What This Means for Your STR Filing
Enhanced FIU coordination means your suspicious transaction reports may receive more scrutiny and be analyzed in a broader context than before. This is not a reason to file fewer reports—it is a reason to file better ones.
A well-drafted STR that clearly explains the suspicious indicators, provides relevant context, and identifies connections to other entities or transactions is significantly more useful to FIUs than a vague report that ticks a procedural box. As FIU analytical capabilities improve under AMLA coordination, the quality of your STR filing will increasingly matter—not just the fact that you filed.
Invest in STR quality. Train your compliance team on what makes a useful report. Review your STR templates and procedures. Consider whether your current filing process produces reports that would help an analyst understand the concern and take appropriate action, or whether it produces reports that merely document that a filing was made.

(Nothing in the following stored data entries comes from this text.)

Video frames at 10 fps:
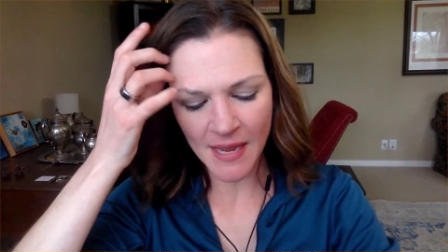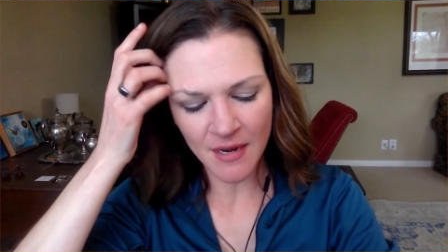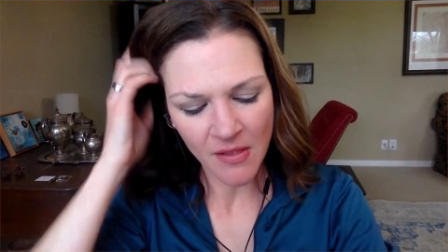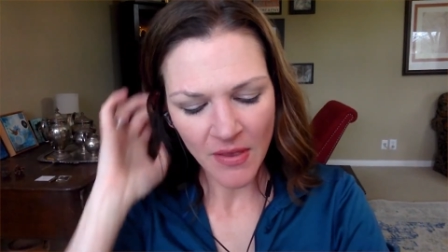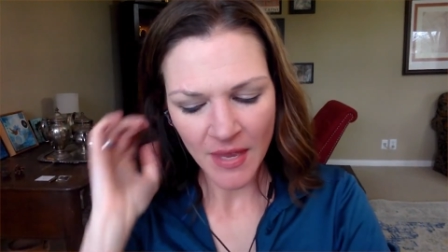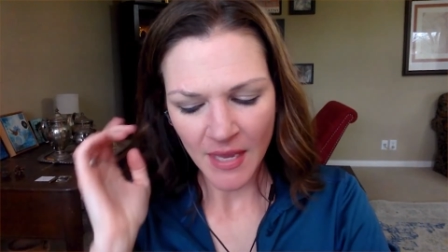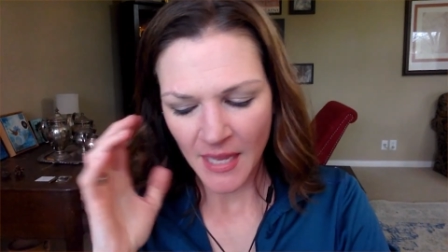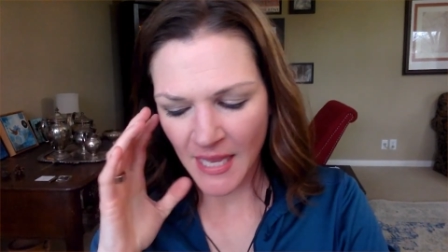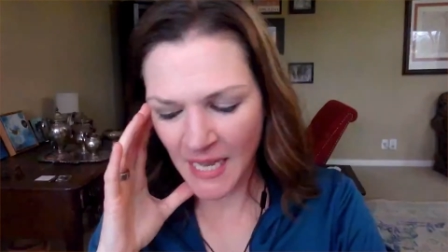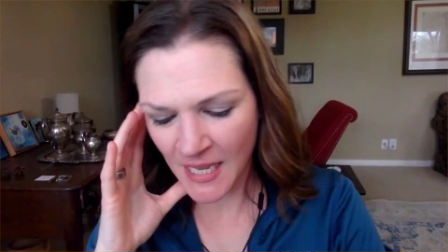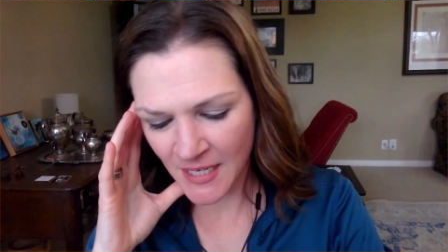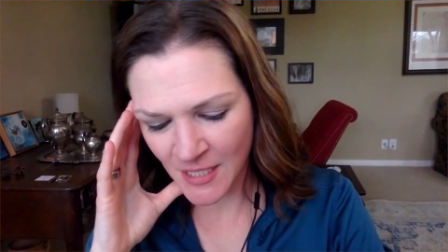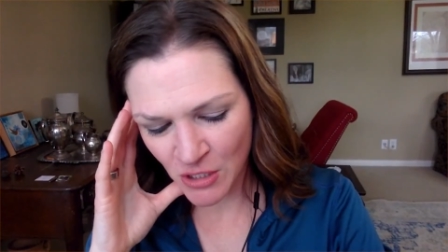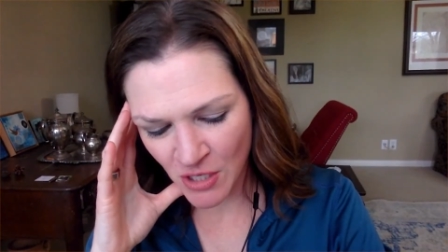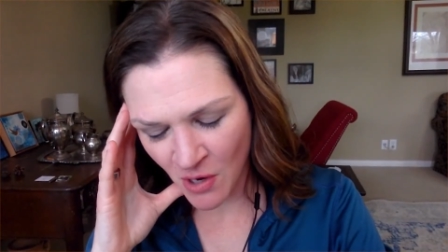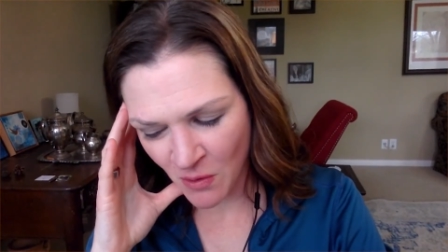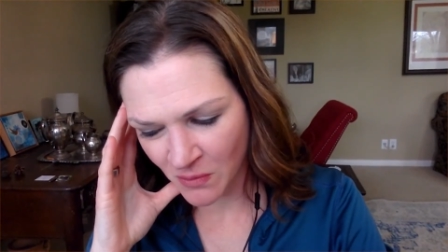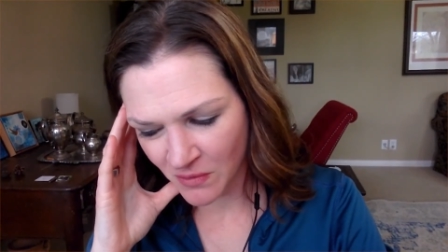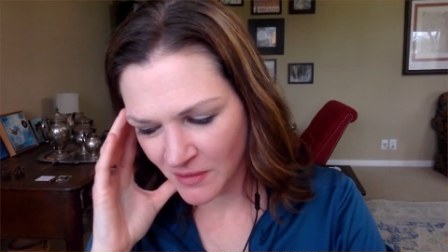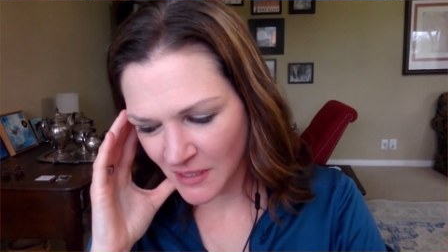right? And,
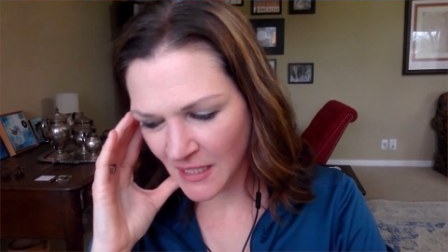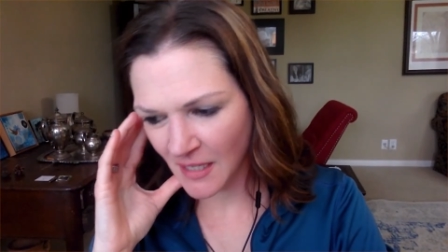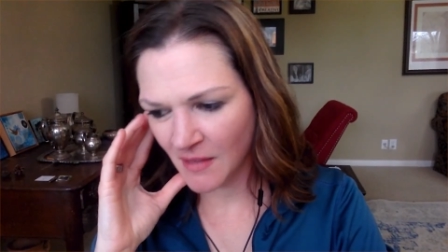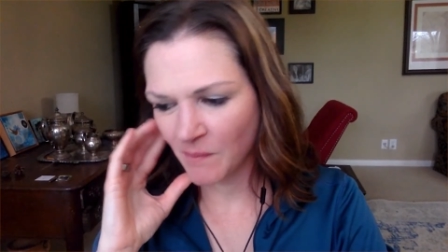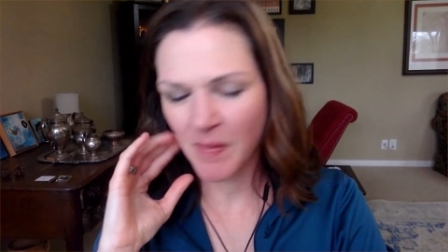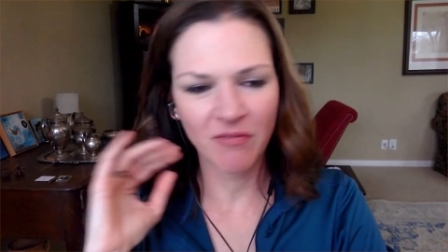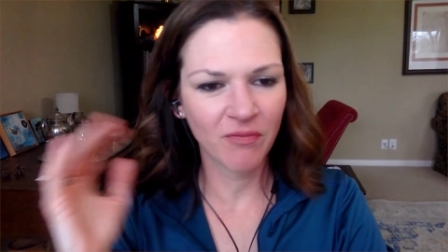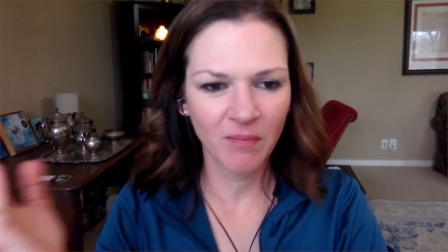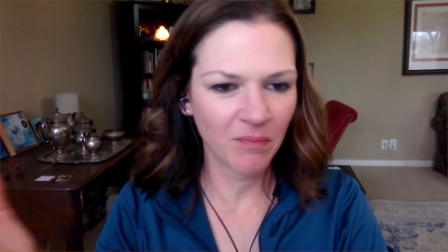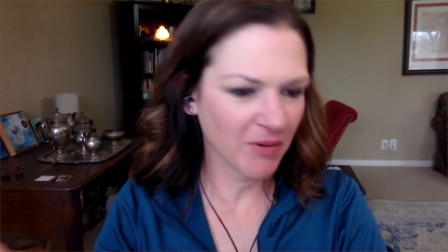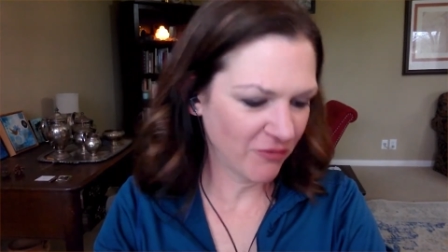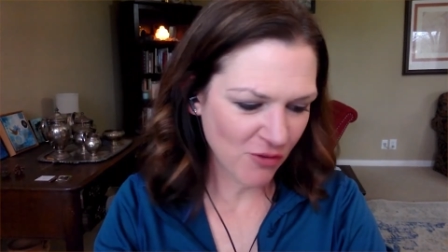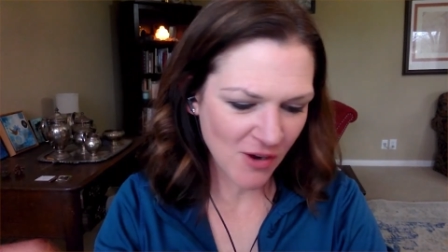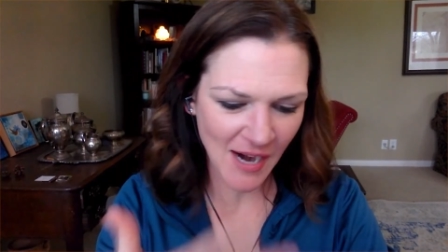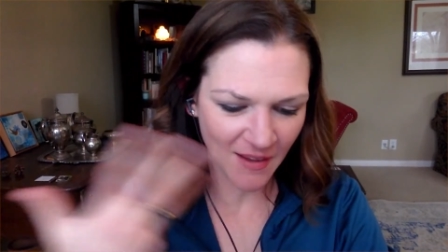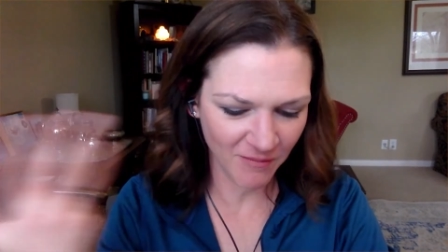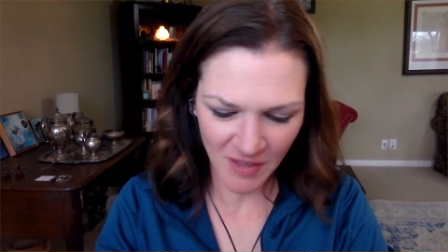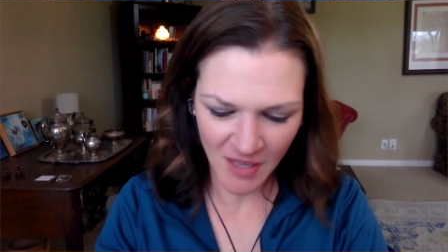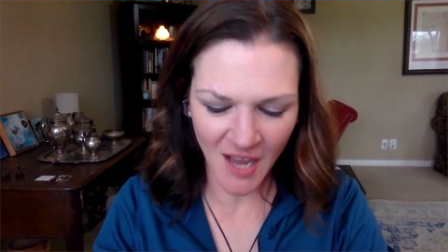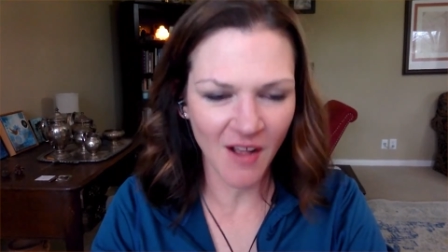before
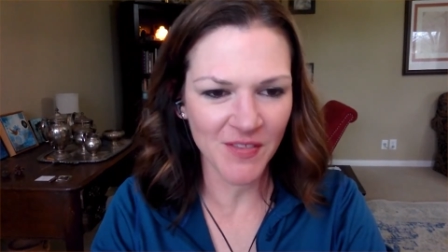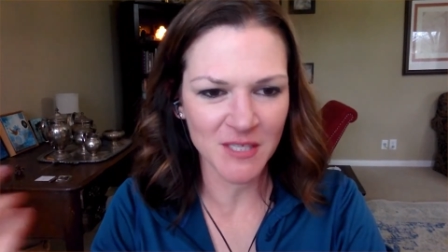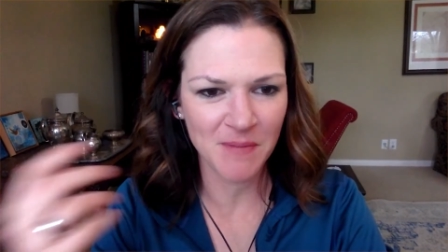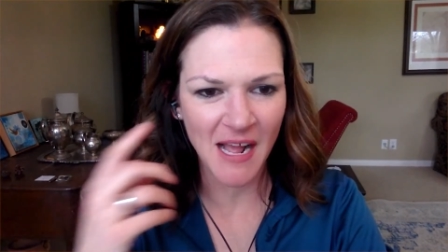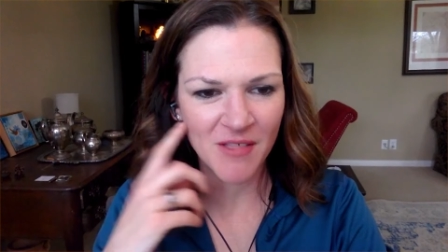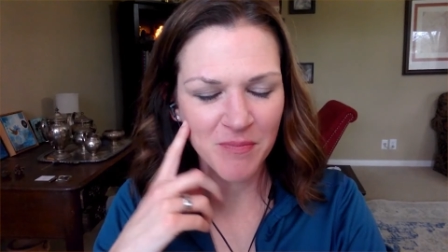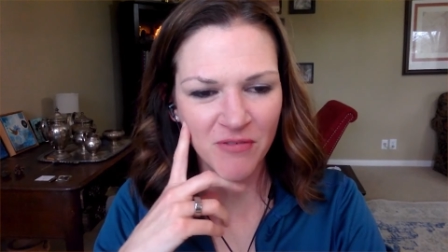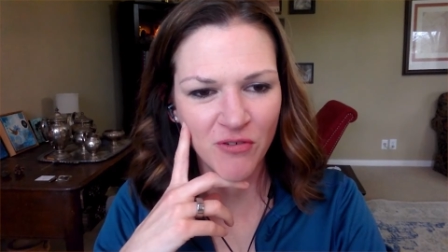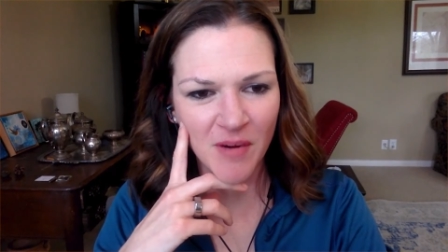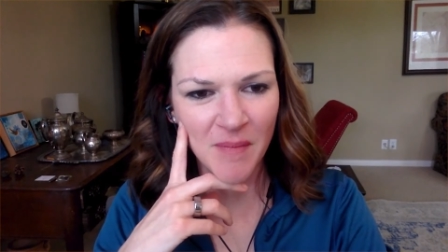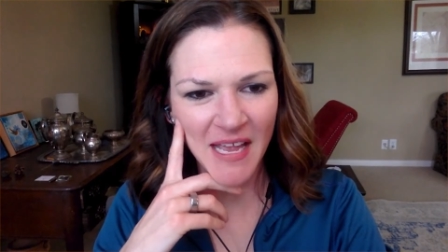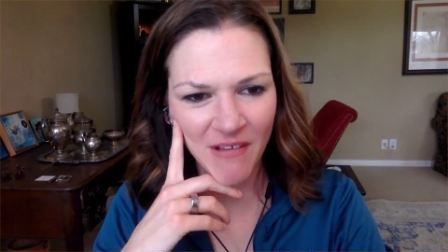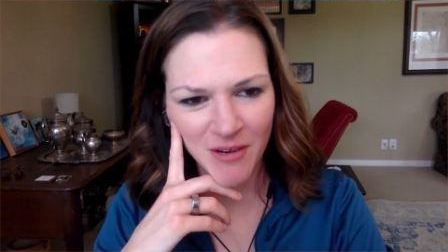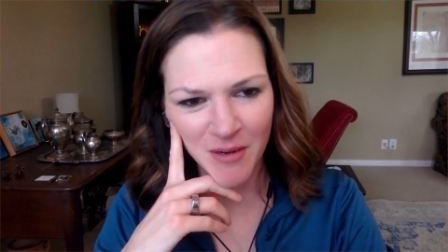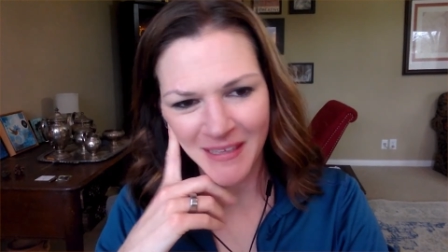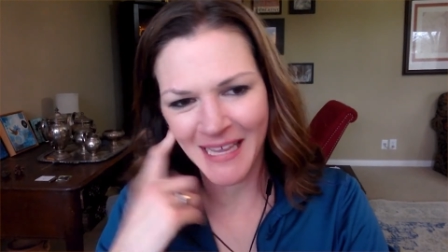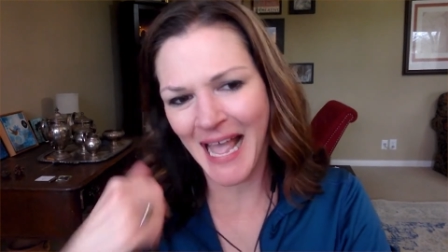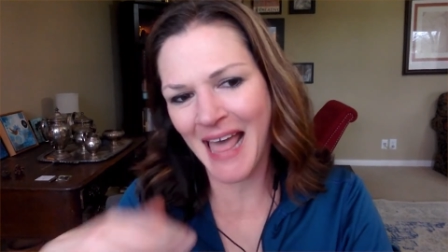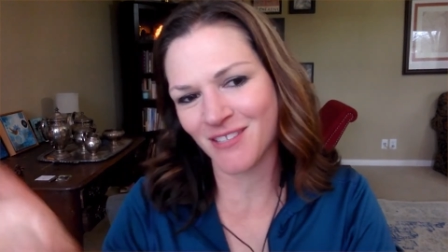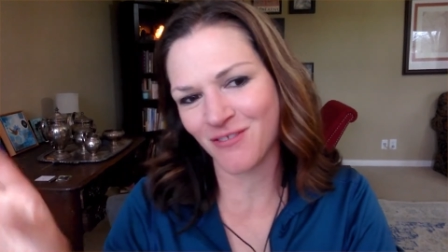I got on this path, before Maeve, I would have
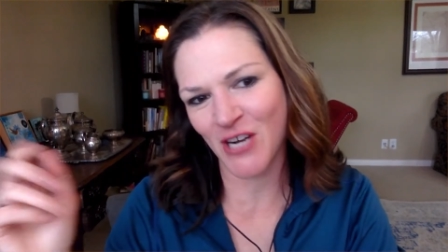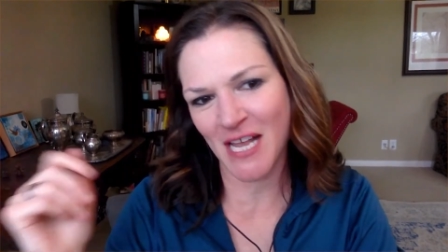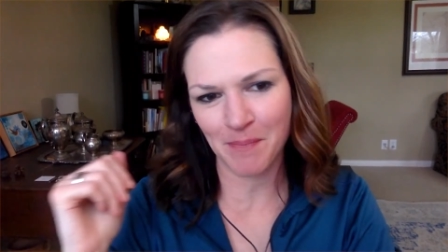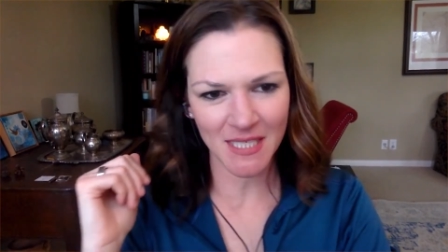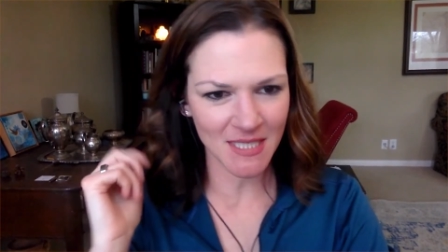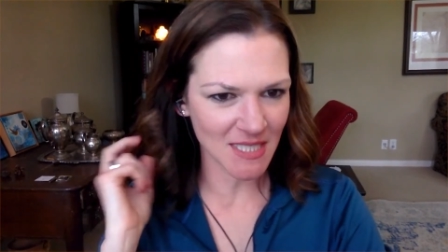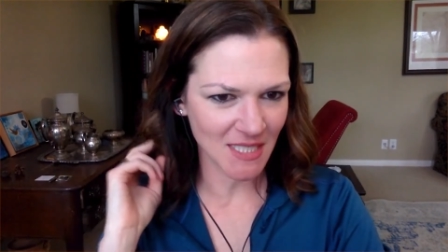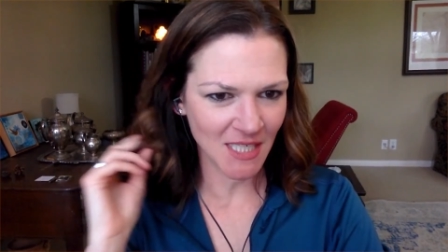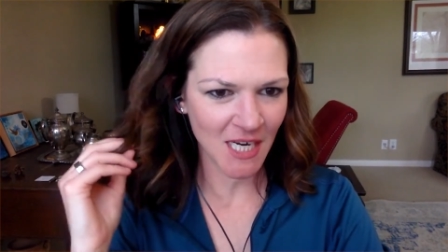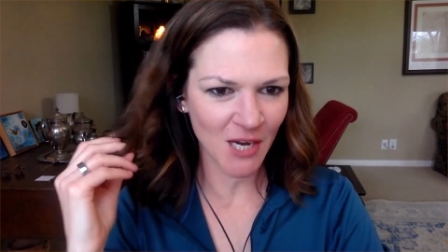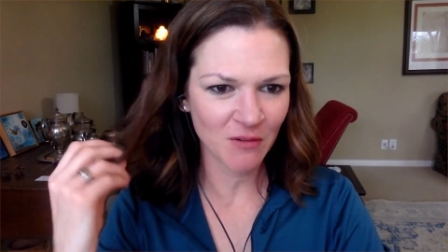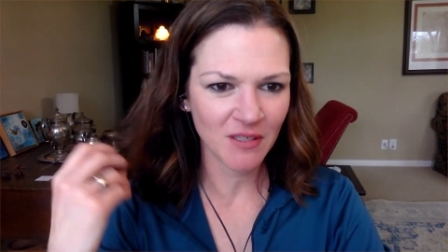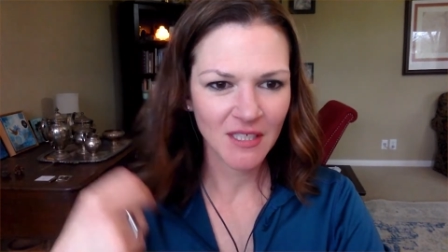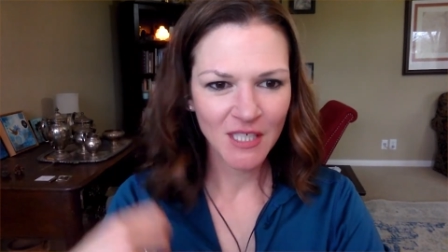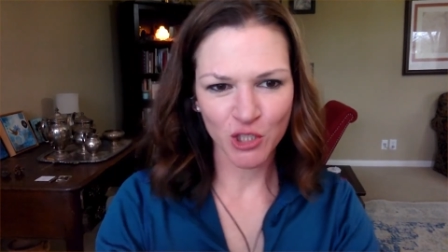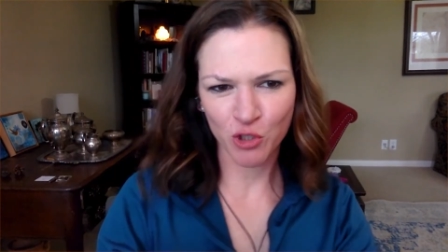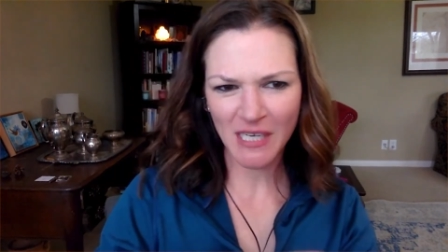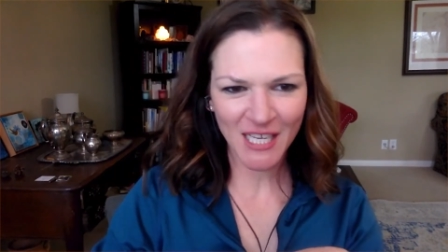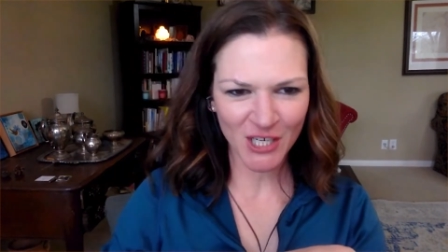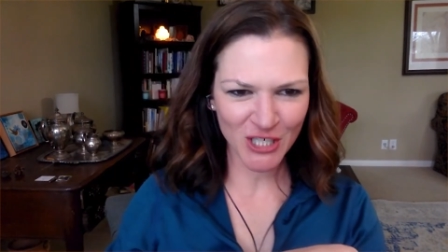been like, that's for hippies,
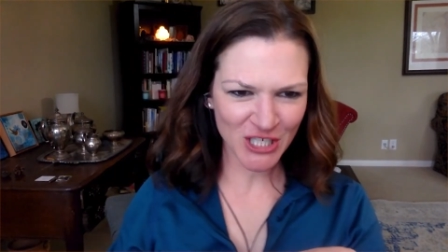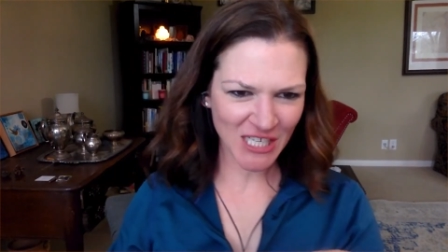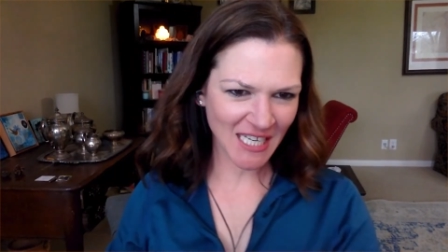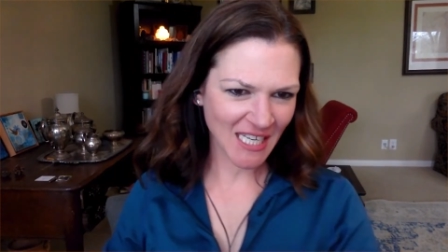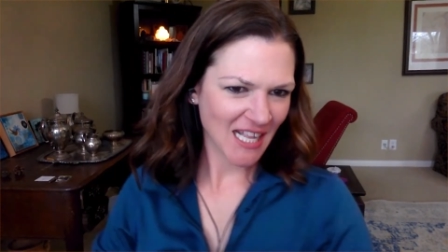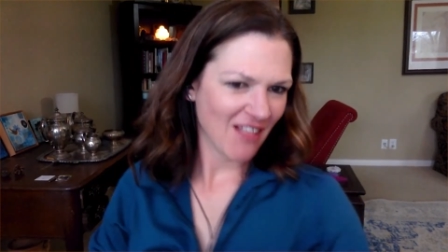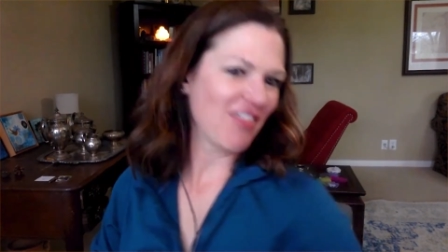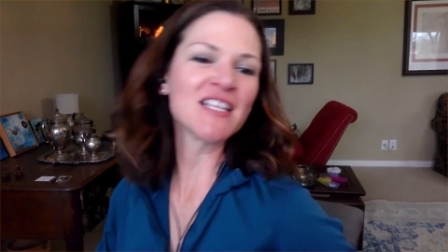tree energy.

Conclusion: Preparation Is the Only Strategy
AMLA is operational. AMLR is approaching full application. The unified European AML framework is not a proposal, a discussion paper, or a political aspiration. It is happening, and the timeline is fixed and non-negotiable.
The firms that thrive under AMLA will be those that prepare now—not those that wait for enforcement to force compliance. Gap analysis, technology investment, documentation strengthening, and proactive regulatory engagement are not optional activities for forward-thinking firms. They are the minimum requirements for operating in the European market going forward.
The good news is that a unified framework is ultimately simpler than 27 fragmented national regimes. Once the transition is complete, firms operating across the EU will benefit from a single set of rules, a single set of definitions, and a single supervisory standard. The transition requires effort and investment, but the destination is a more predictable, more consistent compliance environment where the rules are clear and apply equally to all participants.
The firms that invest in preparation today will find themselves well-positioned when AMLA's supervision reaches full capacity. Those that delay will find themselves scrambling under pressure, paying premium rates for rush implementation, and explaining to regulators why they were not prepared when the timeline was public and the requirements were clear.
Start your AMLA preparation today. The regulatory clock is already running, and it does not pause for organizations that are not ready.